Now let us note Deborah’s case. She was the only woman judge and deliverer. She did exercise authority over men. Why this exception? God tells "Again he said unto her, Stand in the door of the tent, and it shall be, when any man doth come and inquire of thee, and say, Is there any man here? that thou shalt say, No" (Judges 4:20) Barak said positively that he would not go at all unless she went with him.


"And Barak said unto her, If thou wilt go with me, then I will go: but if thou wilt not go with me, then I will not go. And she said, I will surely go with thee: notwithstanding the journey that thou takest shall not be for thine honour; for the LORD shall sell Sisera into the hand of a woman. And Deborah arose, and went with Barak to Kedesh" (Judges 4:8-9).

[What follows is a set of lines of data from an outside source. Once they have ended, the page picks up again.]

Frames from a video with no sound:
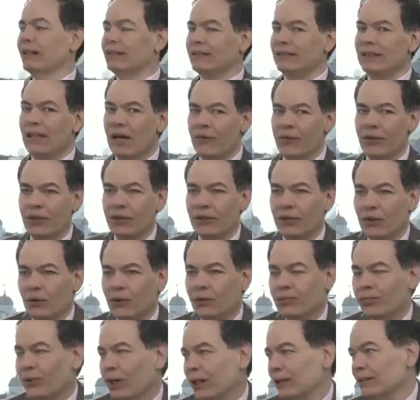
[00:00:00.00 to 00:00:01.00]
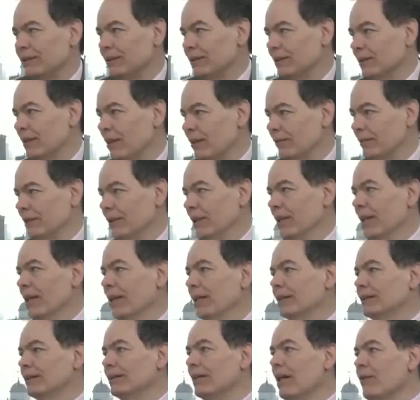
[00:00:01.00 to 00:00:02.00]
It has nothing to do with price discovery.
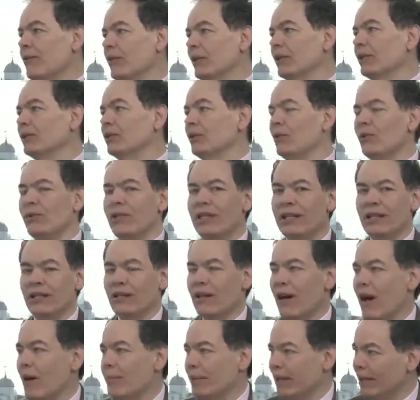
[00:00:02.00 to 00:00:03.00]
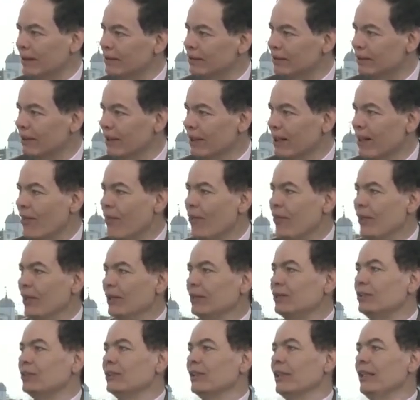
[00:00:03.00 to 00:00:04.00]
It has nothing to do with economics.
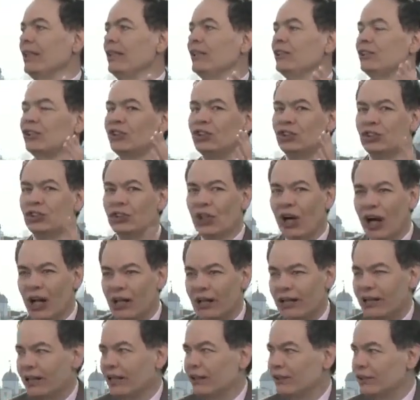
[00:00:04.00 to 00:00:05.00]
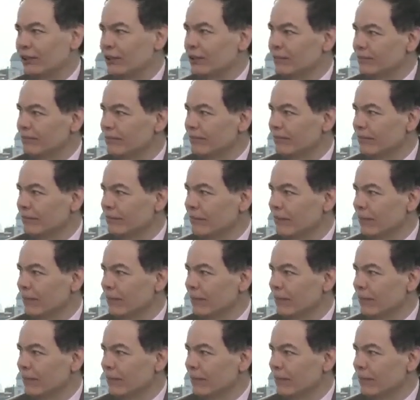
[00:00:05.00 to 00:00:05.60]
This is Stalinism.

She told him then the honor would be a woman’s if he was too cowardly to undertake the job without a woman taking the lead. The secret of this exception was to be found in the fact that the men of Deborah’s day were cowards and "sissies."


If Bro. Gambrell and Bro. Moody have the same kind of men to deal with, then they may get some help out of Sister Deborah for their cause. But so long as there are manly men in Texas and Illinois, who can and will lead in God’s work, there is no warrant from God’s Word in Deborah’s example for the brethren to put the women forward and thereby help to increase the number of "sissy" men in our ranks, who lie down on the job and let the women do the work.


The Lord Jesus said some very plain things to the church at Thyatira because they permitted a woman, who called herself a prophetess, to teach. "Notwithstanding I have a few things against thee, because thou sufferest that woman Jezebel, which calleth herself a prophetess, to teach and to seduce my servants to commit fornication, and to eat things sacrificed unto idols" (Rev. 2:20).


The certain and unmistakable Scriptures on this question are the prohibitions of Paul in 1 Corinthians and 1 Timothy and the example of the Lord Jesus while on earth in not appointing any woman to official position and His prohibition in Revelation 2:20. All the Scriptures the brethren introduce to support women speaking in public in mixed assemblies can be explained harmoniously and consistently with these plain prohibitions of God’s Word.


According to all principles of sound exegesis, in the language of Bro. Gambrell, their interpretation is "Monstrous, impossible and wrong;" it arrays Scripture against Scripture and makes "certain and unmistakable" Scriptures to be contradicted by others, whose interpretation is to say the least of it doubtful.